In this blog post I'll try to describe consisely the work that I have done for the mlpack library as part of the GSoC project R+ trees, Hilbert R trees, vantage point trees, random projection trees, UB trees implementation this summer.

### Summary

Here's a list of my Pull Requests. All these PRs are merged except Pull Request 746 (Universal B tree implementation, the code is under review now. The tree works correctly, maybe it requires a number of small fixes, I believe the PR will be merged soon).

• Hilbert R tree: 664
• R+ and R++ trees implementation: 699
• Vantage point tree: 708
• Removed RectangleTree::Points(): 709
• Hilbert R tree fixes: 710
• RectangleTree::NumDescendants() optimization and some RectangleTree fixes: 711
• Replaced SortStruct by std::pair: 721
• Fixed a segfault in RPlusTreeSplit. Fixed traits for the R+/R++ tree: 724
• Random projection trees: 726
• Fixed an error in MidpointSplit that may lead to a segfault: 741
• Universal B tree implementation: 746
• Vantage point tree and HRectBound improvements: 760
• Fixed copy constructor of RectangleTree and added move constructor: 767

(List of commits: list)

### Hilbert R tree

I began my work with the Hilbert R tree. The tree is implemented according to the Hilbert R-tree: An Improved R-tree Using Fractals paper on the basis of the RectangleTree class.

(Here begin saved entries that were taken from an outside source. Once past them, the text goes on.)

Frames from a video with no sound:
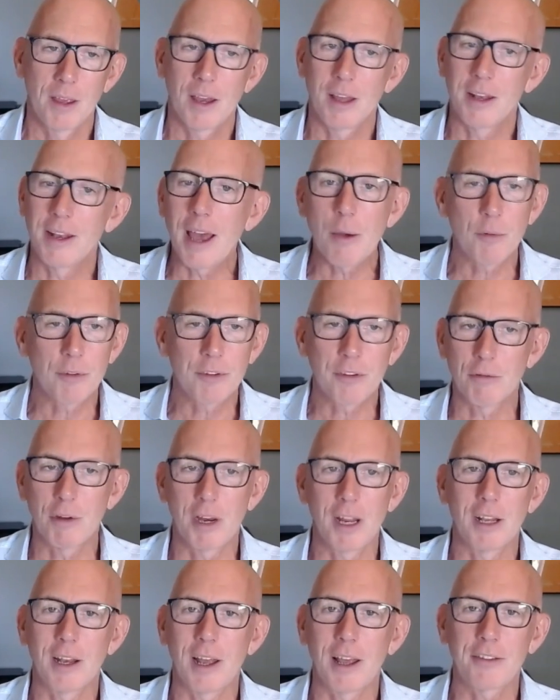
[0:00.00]
And that was a
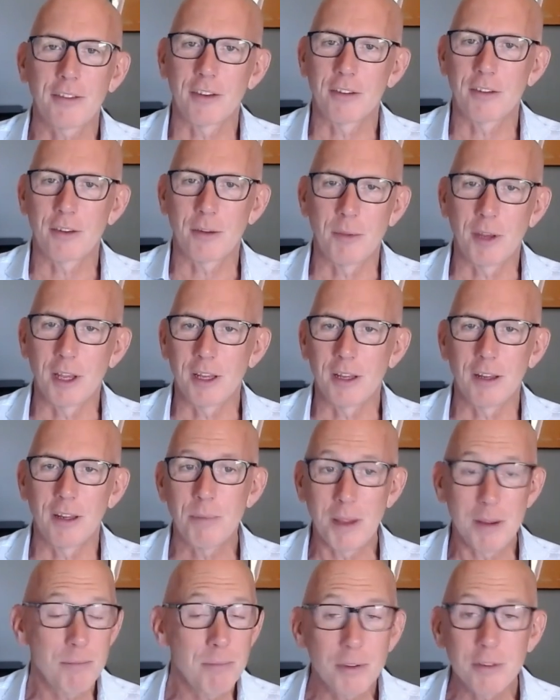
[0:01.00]
real lesson to me.
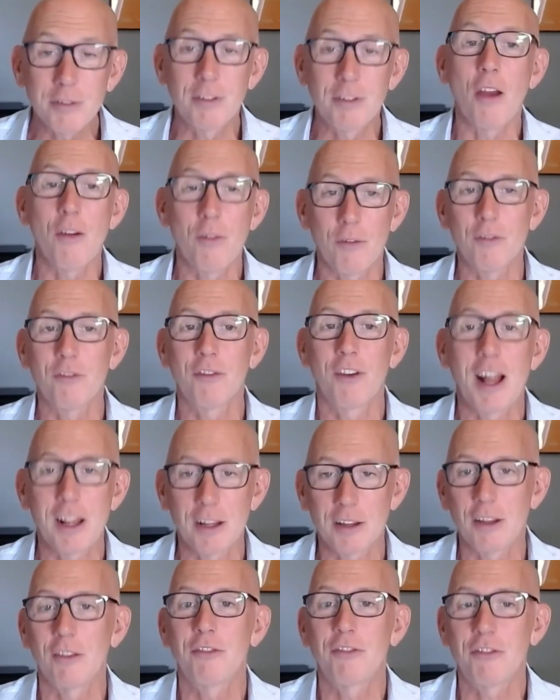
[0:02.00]
People don't
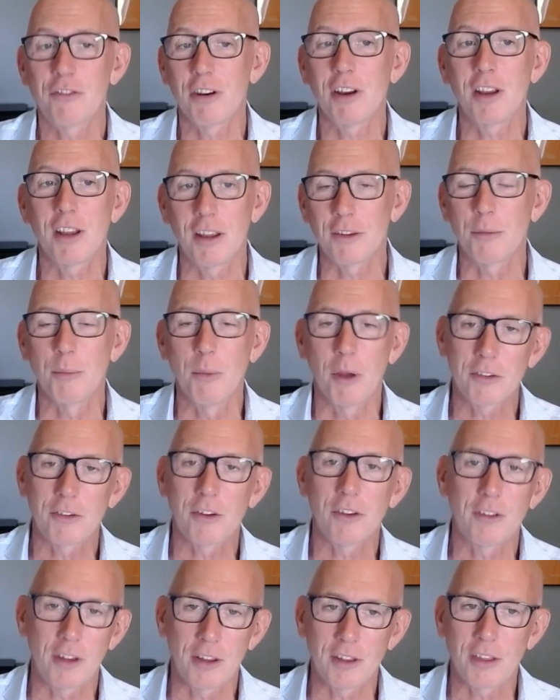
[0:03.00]
value free as much
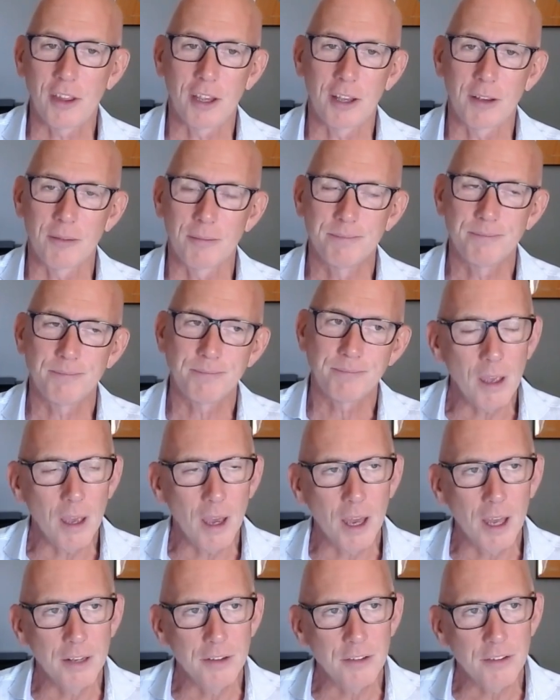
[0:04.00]
as you think.
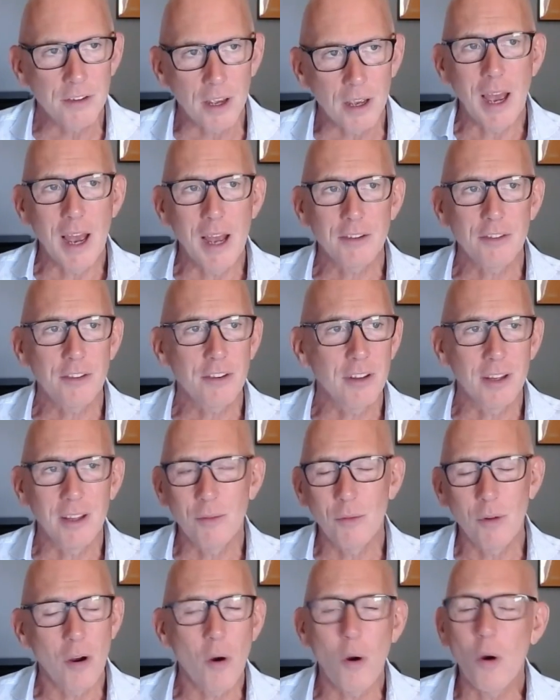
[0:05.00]
And
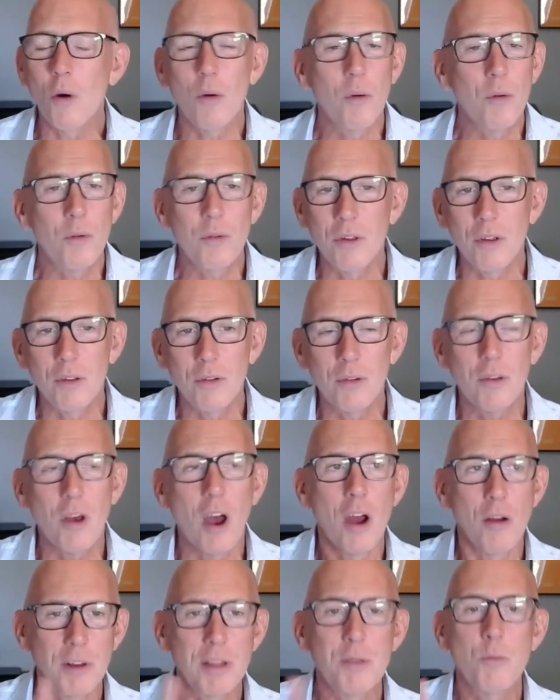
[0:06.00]
actually,
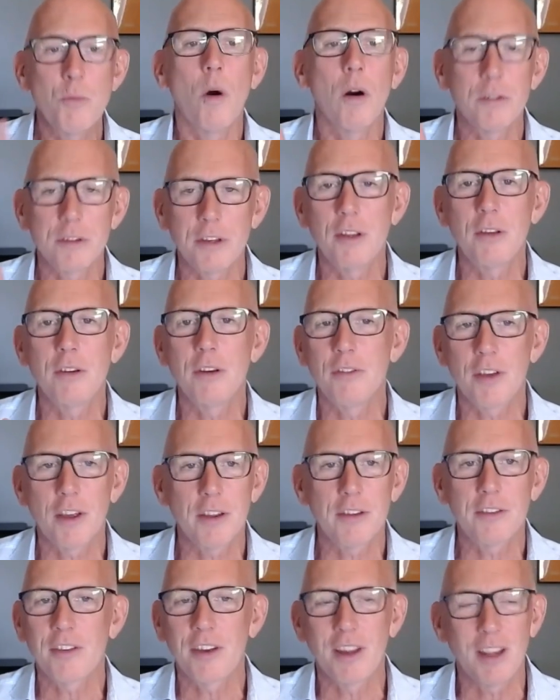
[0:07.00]
only one
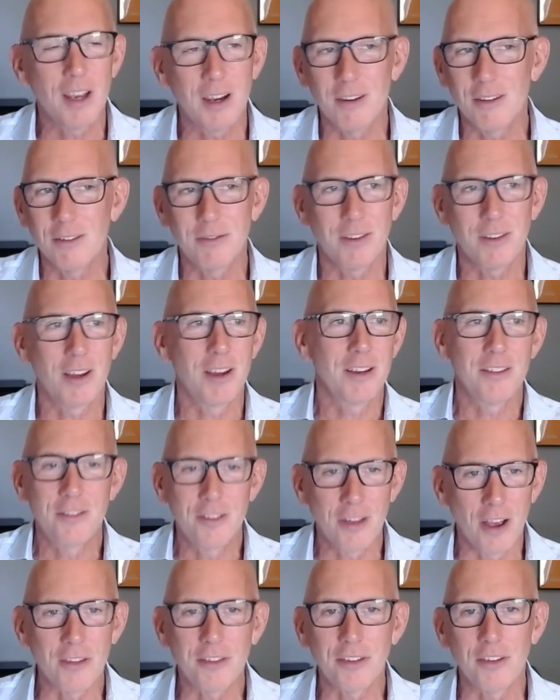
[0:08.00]
university out of like
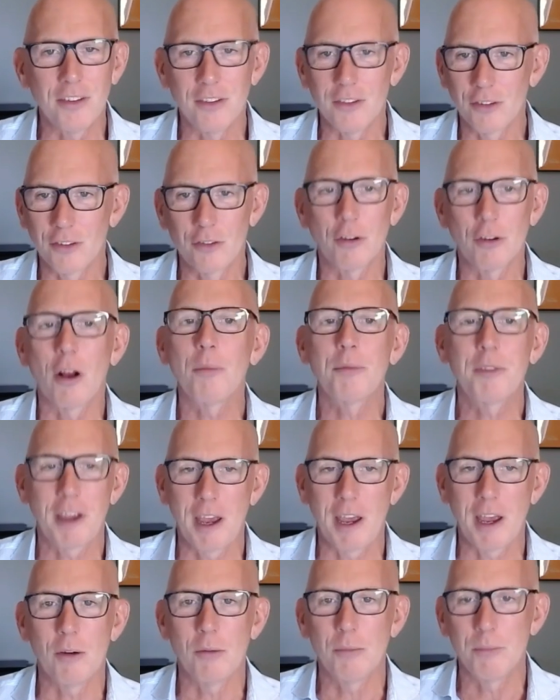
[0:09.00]
dozens dropped
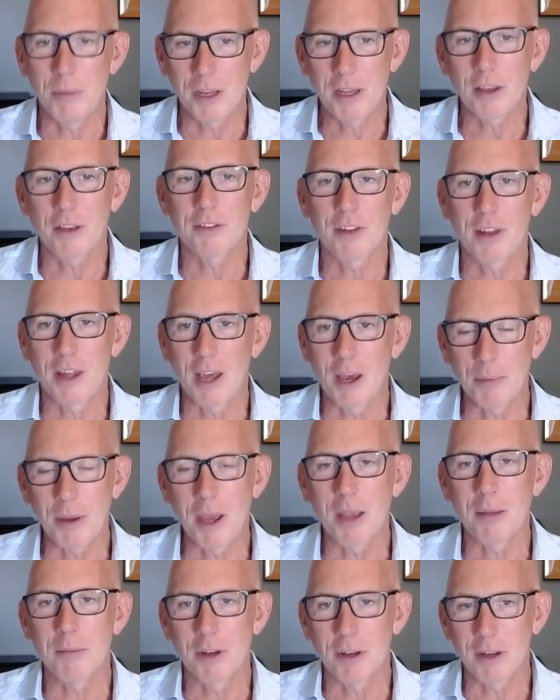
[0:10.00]
out because of that
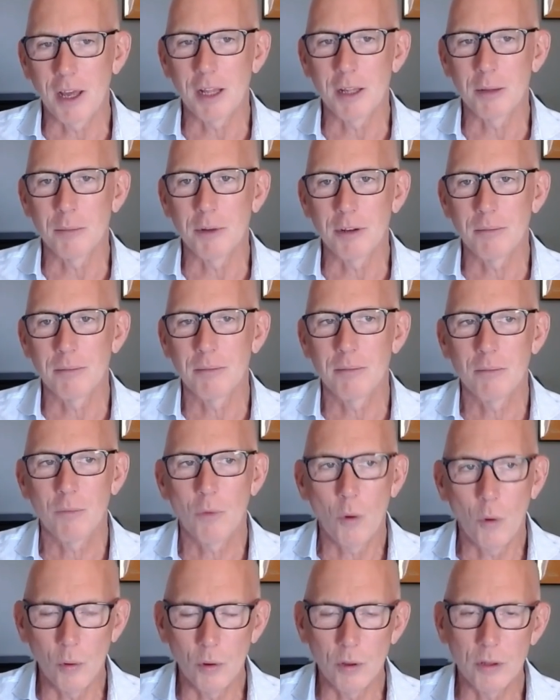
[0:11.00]
payment element.
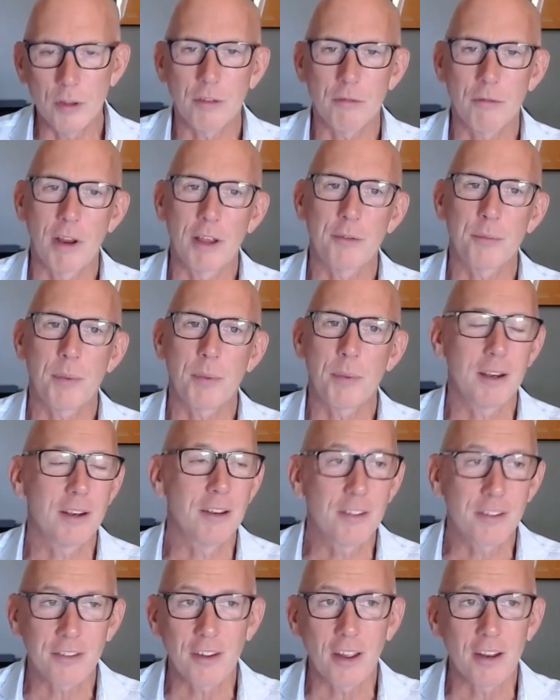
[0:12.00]
all of the rest paid.
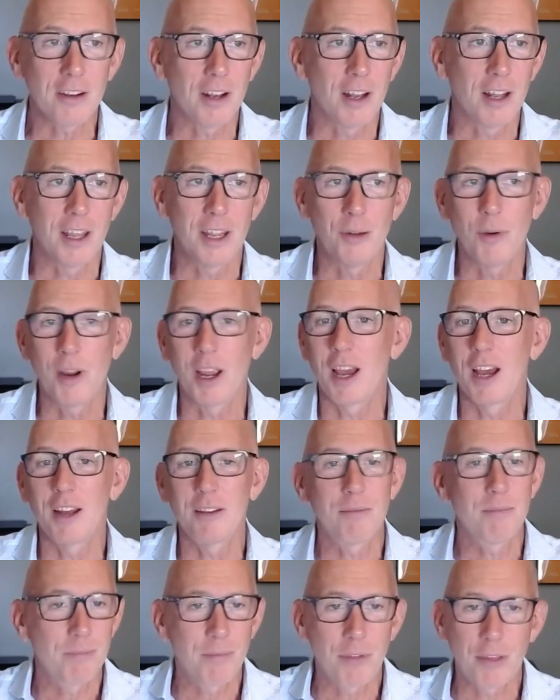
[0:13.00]
And suddenly we
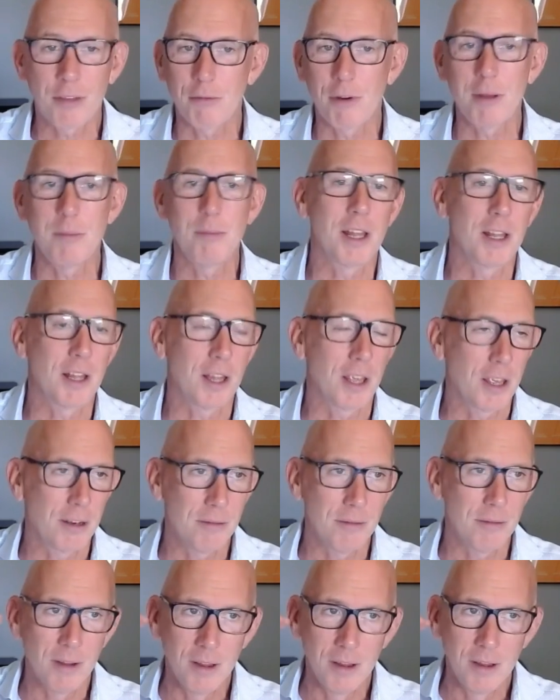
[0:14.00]
had 3
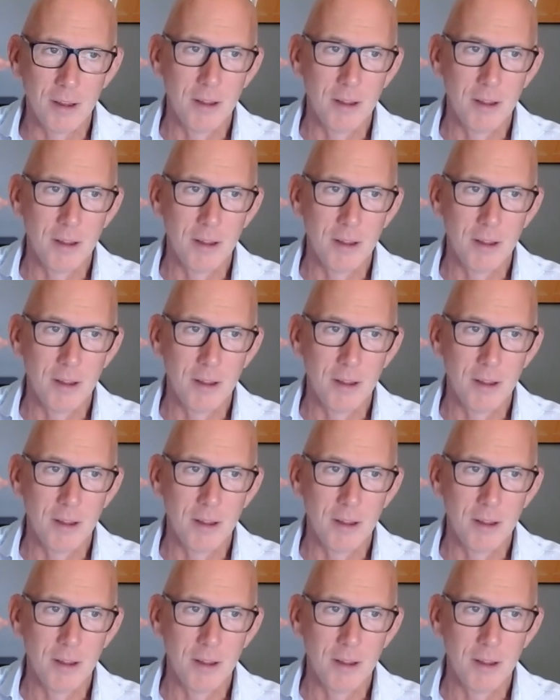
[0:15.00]
million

The Hilbert R tree differs from original Guttman's R trees by the split and the insertion methods. All points are being inserted into the Hilbert R tree according to their position on the Hilbert curve (the Hilbert value).

The Hilbert curve is a variant of space-filling Peano curves. The algorithm that translates a point to the Hilbert value is based on the following paper Programming the Hilbert curve. The paper sugests an algorithm that allows to calculate the Hilbert value by means of bit operations whereas previous attempts construct the curve using recursion. The method is implemented in DiscreteHilbertValue class. I tried a different approach that compares the Hilbert order of two points by means of recursion but the algorithm was much slower than the method suggested in the paper.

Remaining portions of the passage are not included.